Safeguarding networks from cyber threats demands a proactive approach. Microsoft Defender for Identity provides a robust solution to strengthen organizational security. However, before leveraging this powerful tool, meeting specific requirements is vital. Let’s explore the key prerequisites for implementing Microsoft Defender for Identity, ensuring your network is ready for optimal protection.

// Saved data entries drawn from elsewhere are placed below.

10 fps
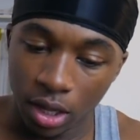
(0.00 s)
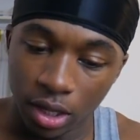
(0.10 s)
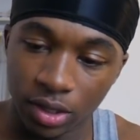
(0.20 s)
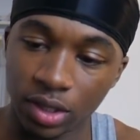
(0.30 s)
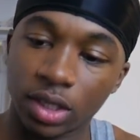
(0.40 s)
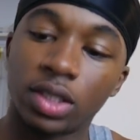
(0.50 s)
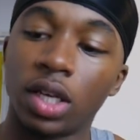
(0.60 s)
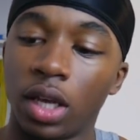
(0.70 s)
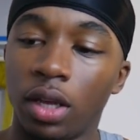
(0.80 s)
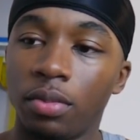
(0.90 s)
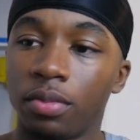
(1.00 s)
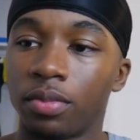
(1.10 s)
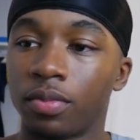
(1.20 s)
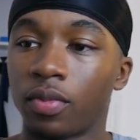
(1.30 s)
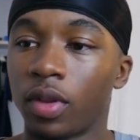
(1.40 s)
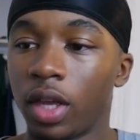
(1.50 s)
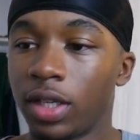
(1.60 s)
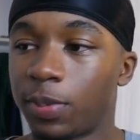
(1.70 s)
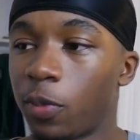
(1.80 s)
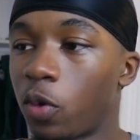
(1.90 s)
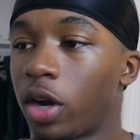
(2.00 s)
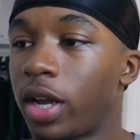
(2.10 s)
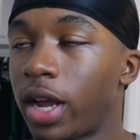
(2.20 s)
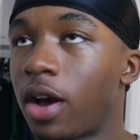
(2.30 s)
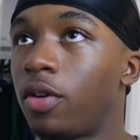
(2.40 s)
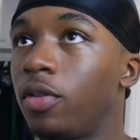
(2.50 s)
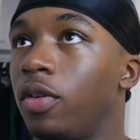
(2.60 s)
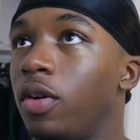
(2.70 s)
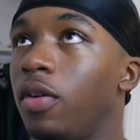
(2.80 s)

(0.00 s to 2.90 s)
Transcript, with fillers: He's 16. He's been working out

What is Microsoft Defender for Identity?
Microsoft Defender for Identity is a cloud-based security solution that uses user behavior analytics and traffic analytics in Active Directory to prevent, detect, and understand identity-based threats. It allows organizations to protect their identities by monitoring and analyzing network traffic, Windows events, and user data to detect suspicious activity. Additionally, Microsoft Defender for Identity uses Network Name Resolution (NNR) to correlate activity based on network traffic, Windows events, and Windows event traces, allowing you to profile objects and generate security alerts for suspicious activity.

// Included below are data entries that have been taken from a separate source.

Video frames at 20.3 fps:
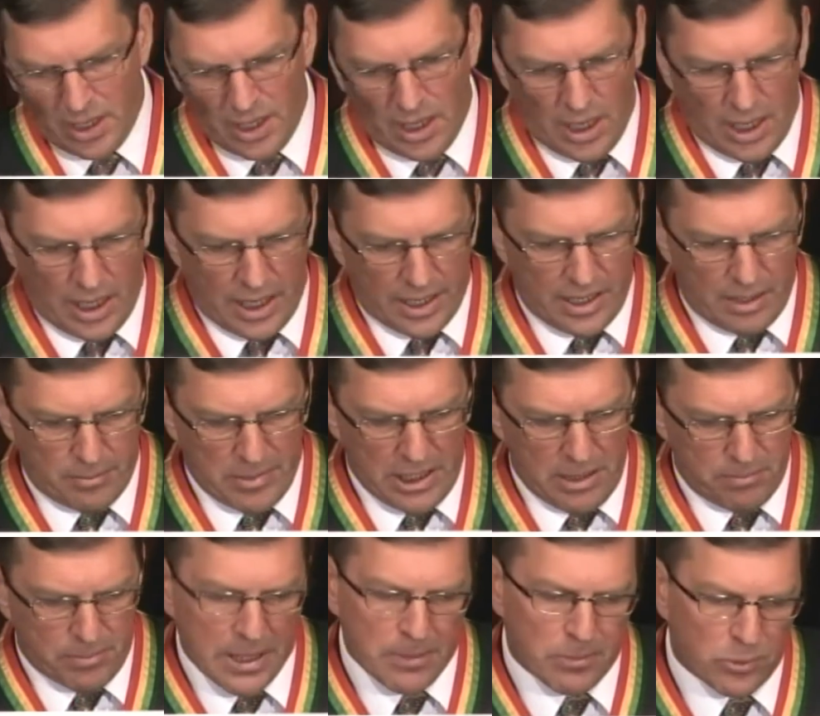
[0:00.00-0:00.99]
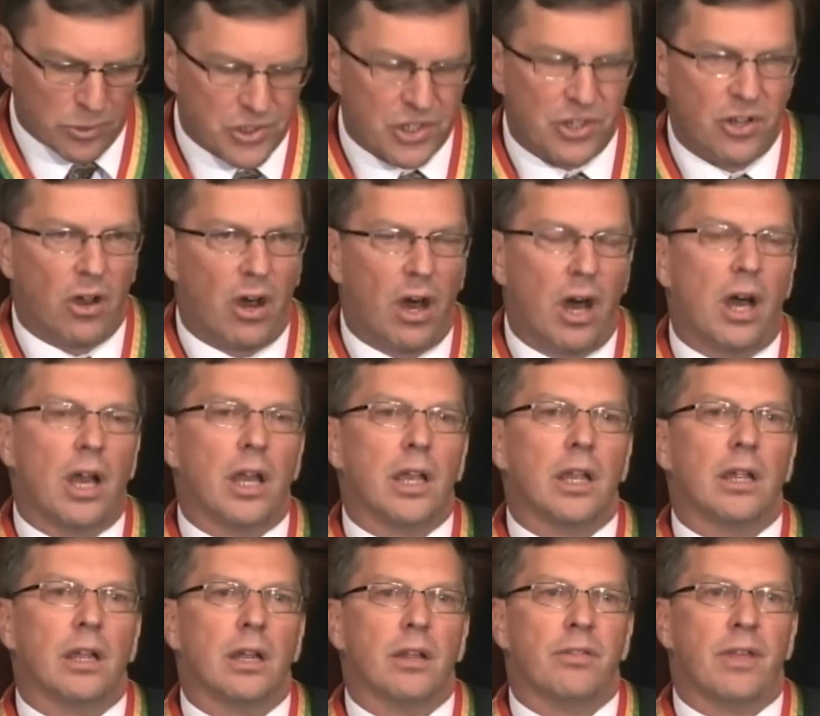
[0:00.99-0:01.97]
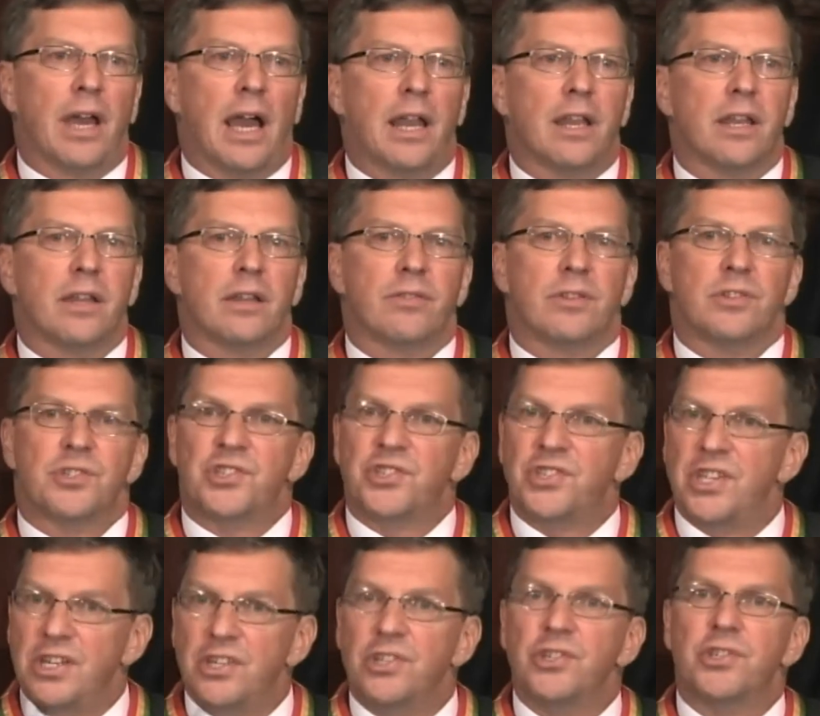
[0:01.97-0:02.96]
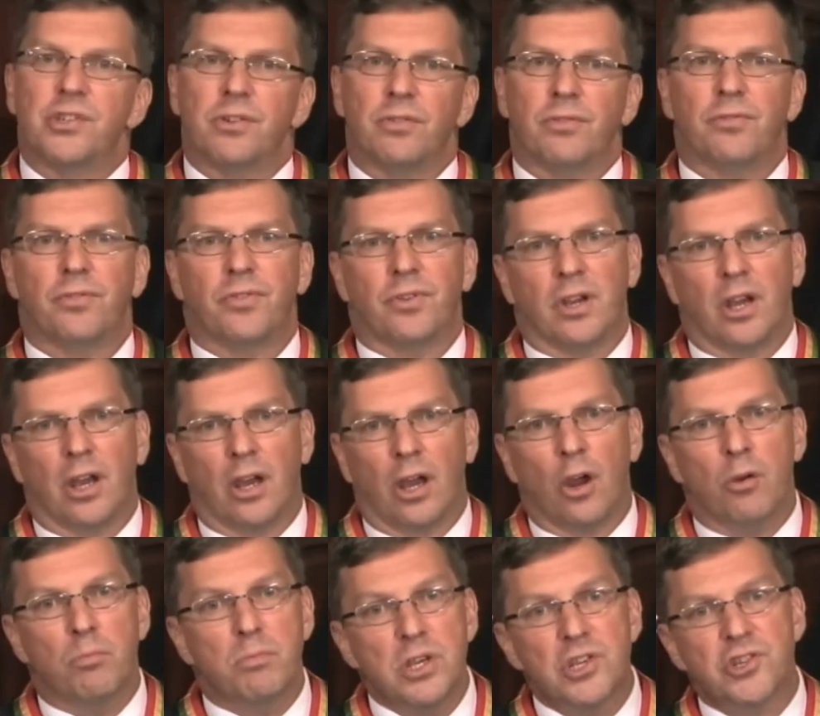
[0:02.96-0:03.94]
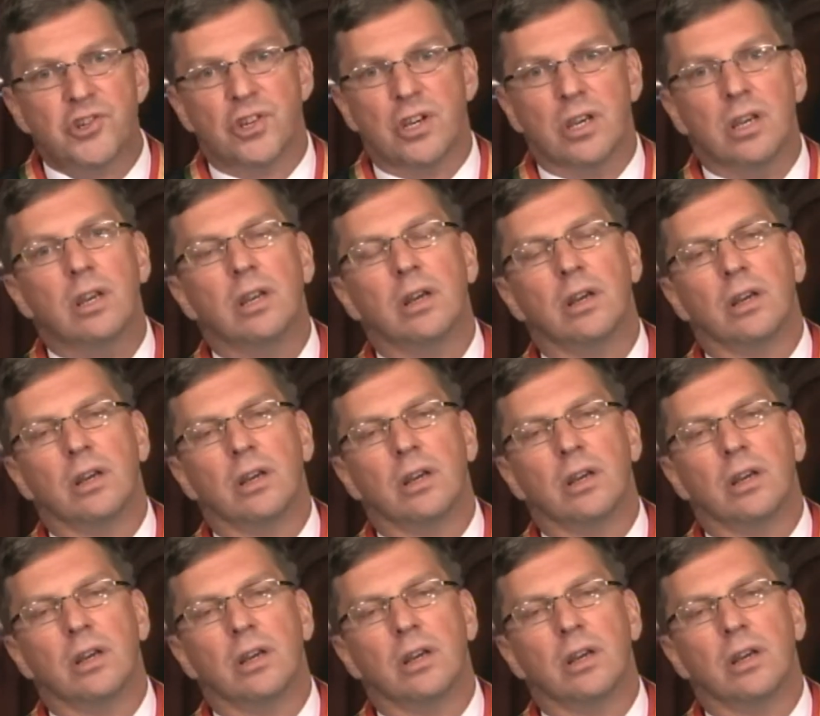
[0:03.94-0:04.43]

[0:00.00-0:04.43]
Now, many people deny that sins of omission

Prerequisites and Licensing
To implement Microsoft Defender for Identity, ensure the following prerequisites are met:
- Licensing: Microsoft Entra ID customers must have one of the designated Microsoft 365 licenses, such as Enterprise Mobility + Security E5 or Microsoft 365 E5. Additionally, at least one security administrator must create a Defender for Identity workspace.

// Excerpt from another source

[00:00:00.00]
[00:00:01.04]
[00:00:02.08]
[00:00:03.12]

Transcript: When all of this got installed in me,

- Connectivity requirements: Depending on your network setup, the Defender for Identity sensor must communicate with the cloud service through methods such as configuring a proxy, using ExpressRoute, or installing a firewall using the appropriate IP address provided to the Defender for Identity cloud service.
- Supported Windows versions: The minimum Windows versions required to install Microsoft Defender for Identity sensors are:
- Windows Server 2016
- Windows Server 2019 (Requires KB4487044 or a newer cumulative update)
- Windows Server 2022
Network requirements
For Microsoft Defender for Identity to function effectively, specific network protocols and ports must be enabled for communication between the Defender for Identity sensor and other components:
- SSL: Communication between the Defender for Identity sensor and the Defender for Identity Cloud service requires TCP port 443.
- DNS: Communication between the ID sensor and the DNS server requires TCP and UDP port 53.
- Network login: TCP/UDP port 445 is required for communication between the Defender for Identity sensor and all devices on the network.
- RADIUS: Communication between the RADIUS server and the Identity Defender sensor requires UDP port 1813.
Troubleshooting network connectivity issues
To troubleshoot Microsoft Defender for Identity network connectivity issues, you can use the following procedures:
- If communication problems are caused by a sensor failure, ensure that communication to the local host on TCP port 444 is not disabled.
- If you encounter proxy authentication issues that appear as licensing errors when installing a sensor, verify that the sensor can connect to *.atp.azure.com through the configured proxy without authentication.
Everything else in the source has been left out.